The impact of bromocriptine on the control task and baseline conditions of the other executive measures was assessed. Basic attentional and sensorimotor processes were not improved on bromocriptine (Fig. 1). Statistical tests analogous to those performed above showed no significant main effect of the drug on these tests [F(1,14) = 3.203, P = 0.095], although there was a trend for performance to be worse on the medication. Neither was there any significant order effect or DrugXOrder interaction. Individual test scores are shown in the table. Again, post hoc testing was not performed.
Performance on some tasks (the bi-letter cancellation test, the Stroop Test and the dual task with concurrent digit span)
can be measured by both time and accuracy, and both could be affected by the medication. To make certain that the beneficial effect of bromocriptine on speed for these tasks was not due to speed–accuracy trade-off, the effect of medication on task accuracy was also assessed with the Wilcoxon signed rank test. Accuracy was not significantly affected by bromocriptine for any of these tasks (Z = –1.23 to –1.85, P = 0.065–0.22), and the non-significant changes in function that did occur with bromocriptine were also in the direction of improvement.

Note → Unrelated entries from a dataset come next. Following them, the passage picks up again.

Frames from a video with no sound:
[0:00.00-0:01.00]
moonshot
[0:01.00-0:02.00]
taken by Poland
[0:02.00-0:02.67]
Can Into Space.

The pattern that emerges from the data is that bromocriptine, a dopaminergic agonist, generally improved performance in individuals with TBI on tasks thought to engage executive processes (i.e. the dual task, the trailmaking test, the Stroop Test, verbal fluency and the Wisconsin Card Sorting Test). However, performance did not improve on the baseline condition of several of our executive measures (i.e. dual task, trailmaking test and Stroop Test), working memory measures with minimal executive demands (i.e. verbal span and delayed response task), or the control task. This differential effect of bromocriptine suggests that its action is not mediated through
a non-specific increase in arousal, attention or response speed, but probably through improvement in specific cognitive processes.

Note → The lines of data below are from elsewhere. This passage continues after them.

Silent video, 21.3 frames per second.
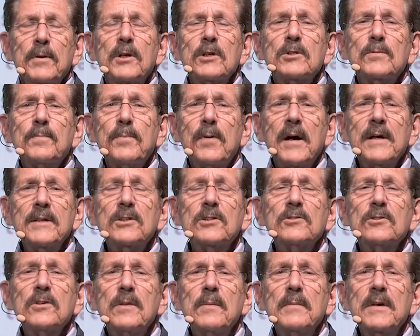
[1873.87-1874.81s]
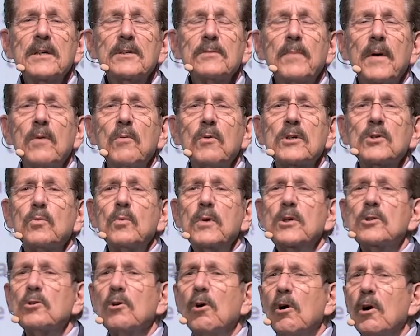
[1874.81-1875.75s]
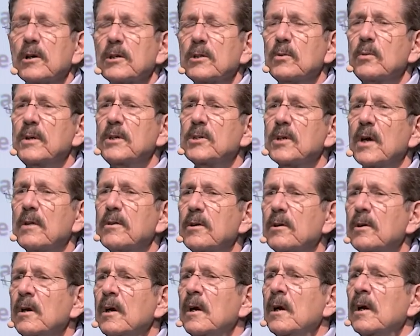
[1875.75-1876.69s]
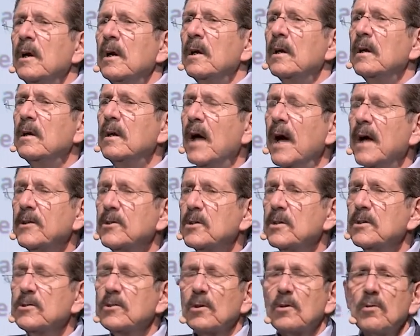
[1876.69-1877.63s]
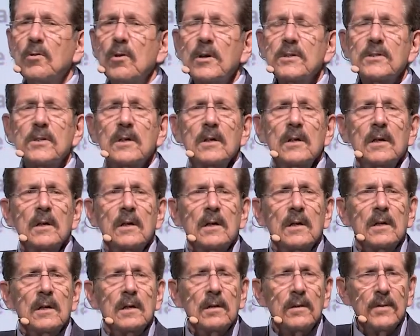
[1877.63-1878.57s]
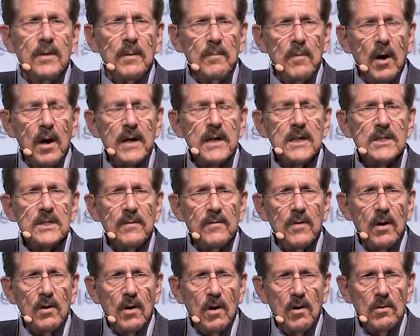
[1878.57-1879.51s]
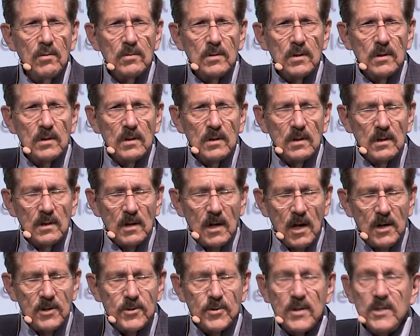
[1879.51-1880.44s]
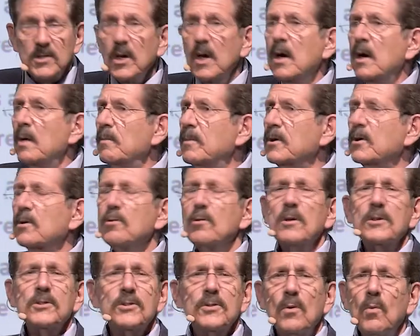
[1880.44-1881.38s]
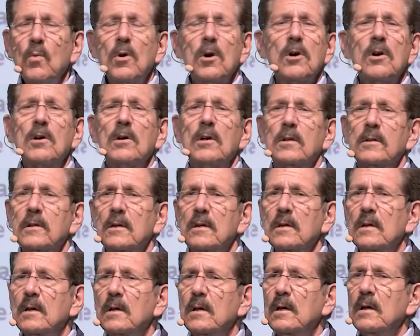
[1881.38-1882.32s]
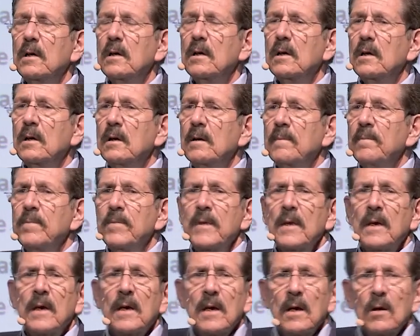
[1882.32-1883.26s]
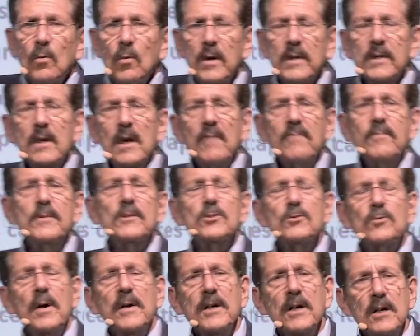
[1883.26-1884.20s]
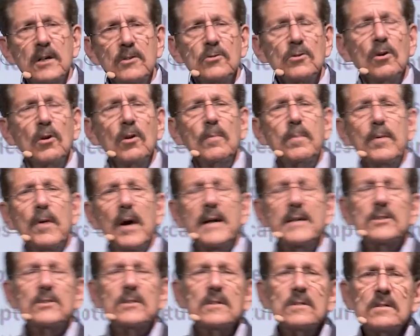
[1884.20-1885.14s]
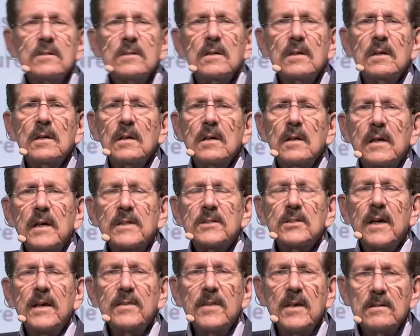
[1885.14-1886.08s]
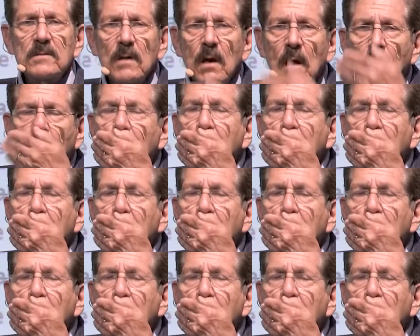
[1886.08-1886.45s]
because prices are the means by which we talk to each other, not just across the markets of our own countries, but across the world. When governments try to control prices, it's like this.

A lack of improvement on our control measures may be somewhat surprising, because dopaminergic agents have been used to improve general arousal and attention in individuals with brain damage (Van Woerkom et al., 1982; Lal et al.,
1988). Reports of this effect, however, are mostly case reports, not controlled studies; also they used higher medication doses and did not strictly measure arousal to distinguish it from other cognitive processes. In other words, the reported improvement in arousal and attention may actually be related to an improvement in prefrontal function, which is less easily defined and not often measured. Dopamine agonists have also been used to improve motor speed in patients with Parkinson’s disease (Godwin-Austen and Smith, 1977), but they did not have that effect here, as demonstrated by a lack of improvement in speed-related measures not dependent on executive function (i.e. the bi-letter cancellation task and control tasks of the Stroop, trailmaking and dual-task paradigms). This disparity may be explained by a differential dose effect, because Parkinson’s disease patients are usually treated with substantially higher doses of dopamine agonists than those used in the present study, and their motor slowing may be of a different type than that seen in TBI.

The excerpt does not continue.